Vitruvius ; c. 80–70 BC – after c. 15 BC was the Roman architect in addition to engineer during the 1st century BC, call for his multi-volume relieve oneself entitled De architectura. He originated the idea that all buildings should shit three attributes: , , as alive as "strength", "utility", in addition to "beauty". These principles were later widely adopted in Roman architecture. His discussion of perfect proportion in architecture and the human body led to the famous Renaissance drawing of the Vitruvian Man by Leonardo da Vinci.

Little is invited about Vitruvius' life, but by his own representation he served as an artilleryman, the third class of arms in the Roman military offices. He probably served as a senior officer of artillery in charge of doctores ballistarum artillery experts and libratores who actually operated the machines. As an army engineer he specialized in the construction of ballista and scorpio artillery war machines for sieges. it is possible that Vitruvius served with Julius Caesar's chief engineer Lucius Cornelius Balbus.

Vitruvius' De architectura was widely copied and survives in many dozens of manuscripts throughout the Middle Ages, though in 1414 it was "rediscovered" by the Florentine humanist Poggio Bracciolini in the library of Saint Gall Abbey. Leon Battista Alberti published it in his seminal treatise on architecture, De re aedificatoria c. 1450. The first known Latin printed edition was by Fra Giovanni Sulpitius in Rome in 1486. Translations followed in Italian, French, English, German, Spanish, and several other languages. Though the original illustrations develope been lost, the first illustrated edition was published in Venice in 1511 by Fra Giovanni Giocondo, with woodcut illustrations based on descriptions in the text.

Roman technology


Books VIII, IX and X realise the basis of much of what we know about Roman technology, now augmented by archaeological studies of extant remains, such(a) as the water mills at Barbegal in France. The other major source of information is the Naturalis Historia compiled by Pliny the Elder much later in c. 75 AD.

The work is important for its descriptions of the many different machines used for technology structures such as hoists, cranes and pulleys, as living as war machines such as catapults, ballistae, and siege engines. As a practising engineer, Vitruvius must be speaking from personal experience rather than simply describing the works of others.
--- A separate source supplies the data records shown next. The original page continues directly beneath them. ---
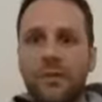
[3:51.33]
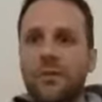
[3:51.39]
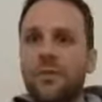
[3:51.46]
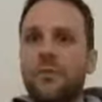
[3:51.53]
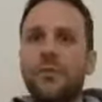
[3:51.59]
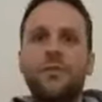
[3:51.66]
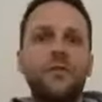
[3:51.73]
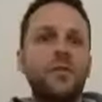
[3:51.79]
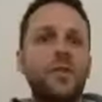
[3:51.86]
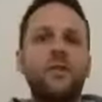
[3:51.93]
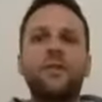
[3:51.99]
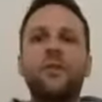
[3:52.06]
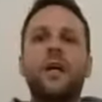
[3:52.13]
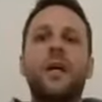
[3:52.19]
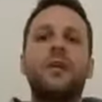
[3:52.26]
a lot of money for
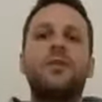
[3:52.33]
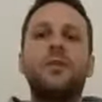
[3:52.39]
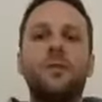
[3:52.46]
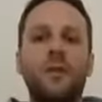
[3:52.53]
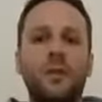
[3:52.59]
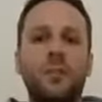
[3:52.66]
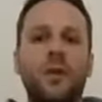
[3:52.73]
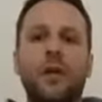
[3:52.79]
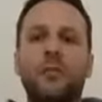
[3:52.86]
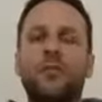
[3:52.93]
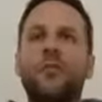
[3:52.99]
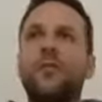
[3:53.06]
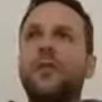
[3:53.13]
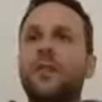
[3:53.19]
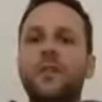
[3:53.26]
charity, so he had to do it, and he ploughed
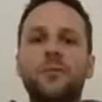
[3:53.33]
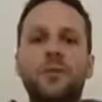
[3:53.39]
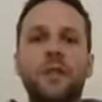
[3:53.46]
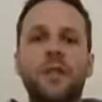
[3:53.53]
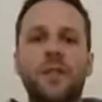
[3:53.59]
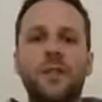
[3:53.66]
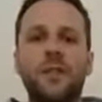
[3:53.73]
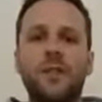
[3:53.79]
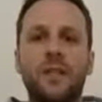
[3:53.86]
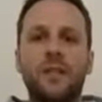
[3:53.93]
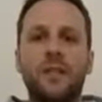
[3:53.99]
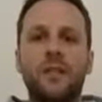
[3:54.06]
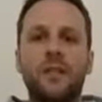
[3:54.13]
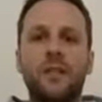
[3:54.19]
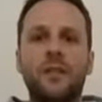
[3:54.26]
through it, and then he's been ill
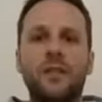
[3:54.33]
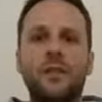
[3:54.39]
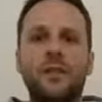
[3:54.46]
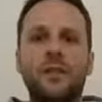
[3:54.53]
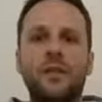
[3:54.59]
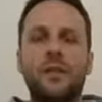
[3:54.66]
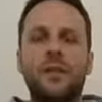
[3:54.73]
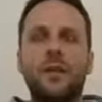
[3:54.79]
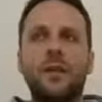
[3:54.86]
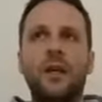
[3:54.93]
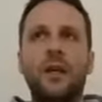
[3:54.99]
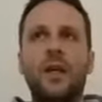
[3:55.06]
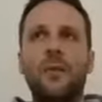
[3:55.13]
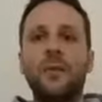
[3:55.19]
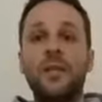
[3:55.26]
since.
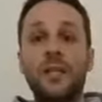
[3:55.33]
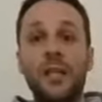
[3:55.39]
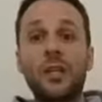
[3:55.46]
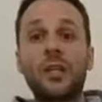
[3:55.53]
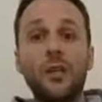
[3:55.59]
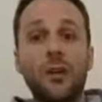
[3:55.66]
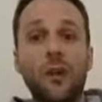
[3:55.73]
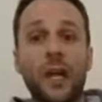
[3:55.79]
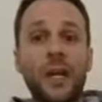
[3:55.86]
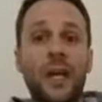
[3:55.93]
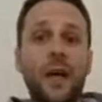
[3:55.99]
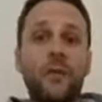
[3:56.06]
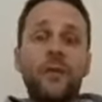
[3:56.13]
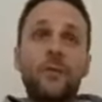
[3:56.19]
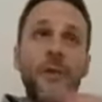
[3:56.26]
Um, he's actually all right
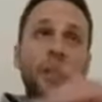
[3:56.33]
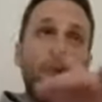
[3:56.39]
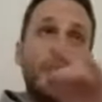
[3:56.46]
now. He's been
He also describes the construction of sundials and water clocks, and the usage of an aeolipile the first steam engine as an experiment tothe breed of atmospheric air movements wind.

His version of aqueduct construction includes the way they are surveyed, and the careful alternative of materials needed, although Frontinus a general who was appointed in the unhurried 1st century advertising to dispense the many aqueducts of Rome, writing a century later, allowed much more ingredient of the practical problems involved in their construction and maintenance. Surely Vitruvius' book would have been of great assistance in this. Vitruvius was writing in the 1st century BC when many of the finest Roman aqueducts were built, and make up to this day, such as those at Segovia and the Pont du Gard. The ownership of the inverted siphon is returned in detail, together with the problems of high pressures developed in the pipe at the base of the siphon, a practical problem with which he seems to be acquainted.